▶ **To do**: Write out the listing below exactly, and omit any images you find in it.

▶ **Recorded information**:
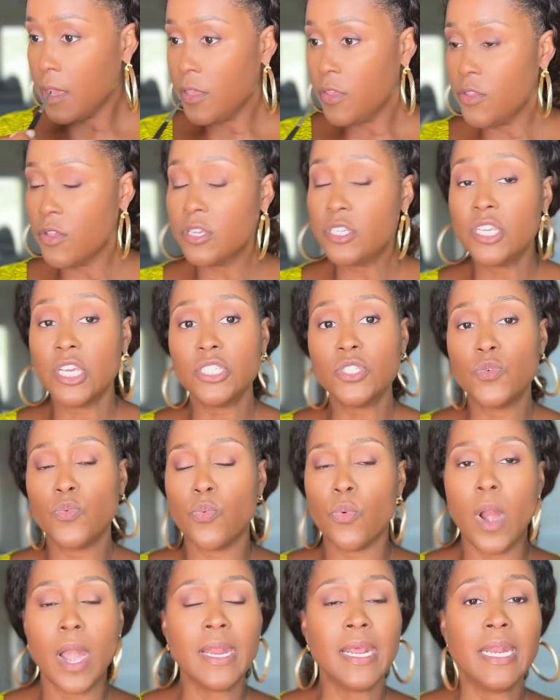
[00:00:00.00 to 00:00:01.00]
You're just
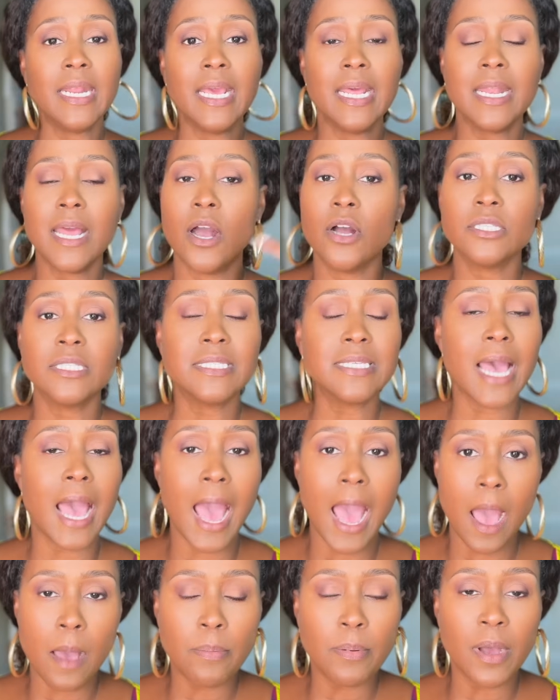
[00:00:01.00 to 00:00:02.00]
running it on
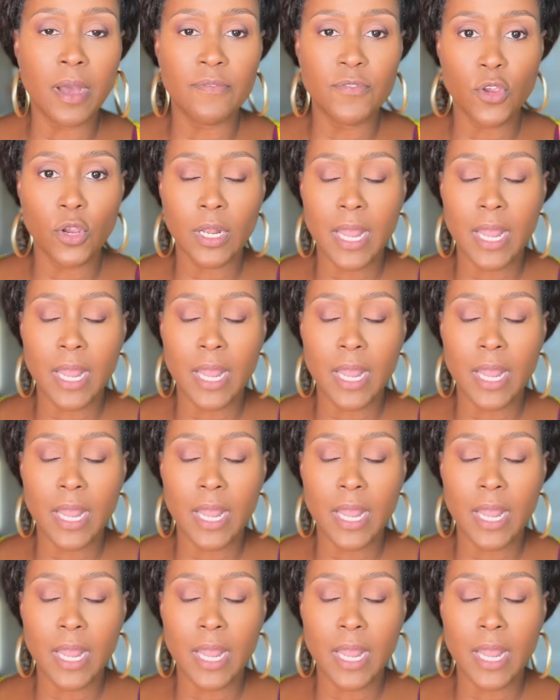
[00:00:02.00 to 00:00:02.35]
top of your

▶ **Answer to the exercise**:
[00:00:00.00 to 00:00:01.00]
You're just
[00:00:01.00 to 00:00:02.00]
running it on
[00:00:02.00 to 00:00:02.35]
top of your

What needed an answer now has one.